PROVIDED MATERIAL:
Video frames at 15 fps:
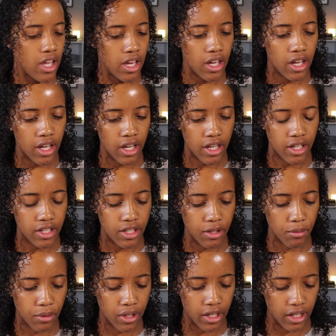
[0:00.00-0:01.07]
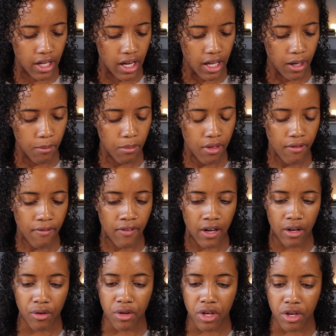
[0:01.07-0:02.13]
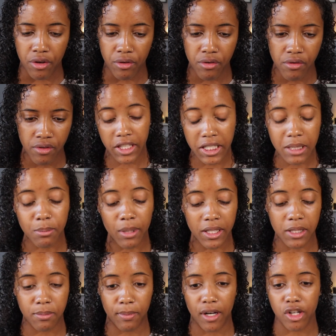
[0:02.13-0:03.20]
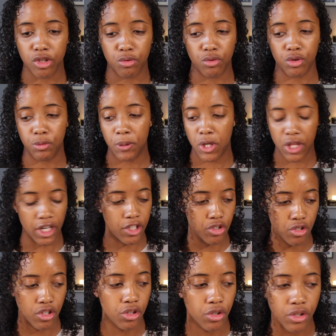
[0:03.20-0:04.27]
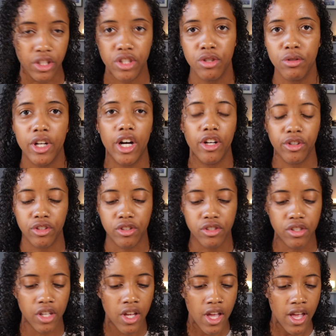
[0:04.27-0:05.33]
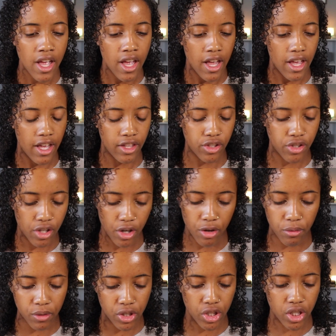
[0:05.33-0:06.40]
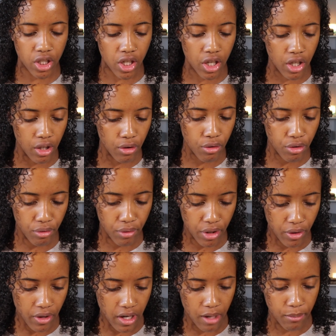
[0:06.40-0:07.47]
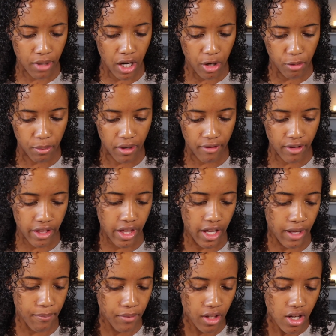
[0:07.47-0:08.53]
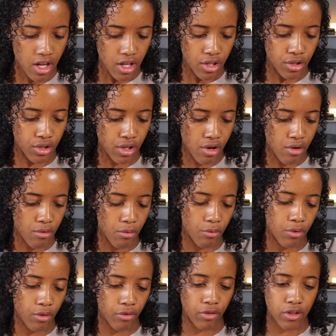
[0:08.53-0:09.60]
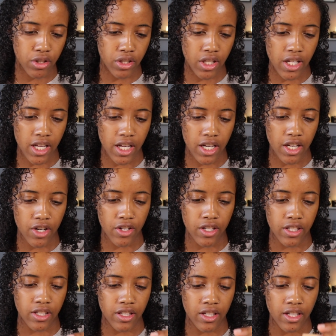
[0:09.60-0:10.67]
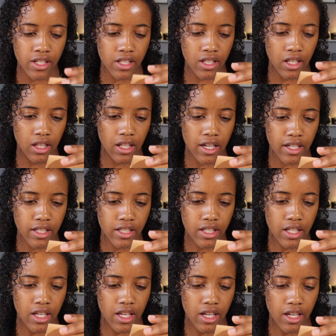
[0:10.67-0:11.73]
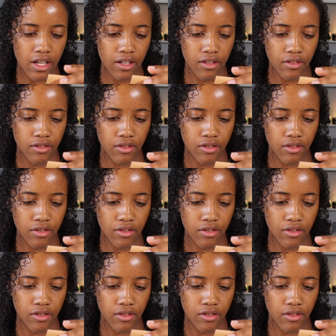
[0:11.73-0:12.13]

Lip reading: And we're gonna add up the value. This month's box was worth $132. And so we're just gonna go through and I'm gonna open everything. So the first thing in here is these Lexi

WORK TO COMPLETE:
Although the entries contain pictures, copy everything else in them exactly.

SOLUTION FOR THIS EXERCISE:
Video frames at 15 fps:
[0:00.00-0:01.07]
[0:01.07-0:02.13]
[0:02.13-0:03.20]
[0:03.20-0:04.27]
[0:04.27-0:05.33]
[0:05.33-0:06.40]
[0:06.40-0:07.47]
[0:07.47-0:08.53]
[0:08.53-0:09.60]
[0:09.60-0:10.67]
[0:10.67-0:11.73]
[0:11.73-0:12.13]

Lip reading: And we're gonna add up the value. This month's box was worth $132. And so we're just gonna go through and I'm gonna open everything. So the first thing in here is these Lexi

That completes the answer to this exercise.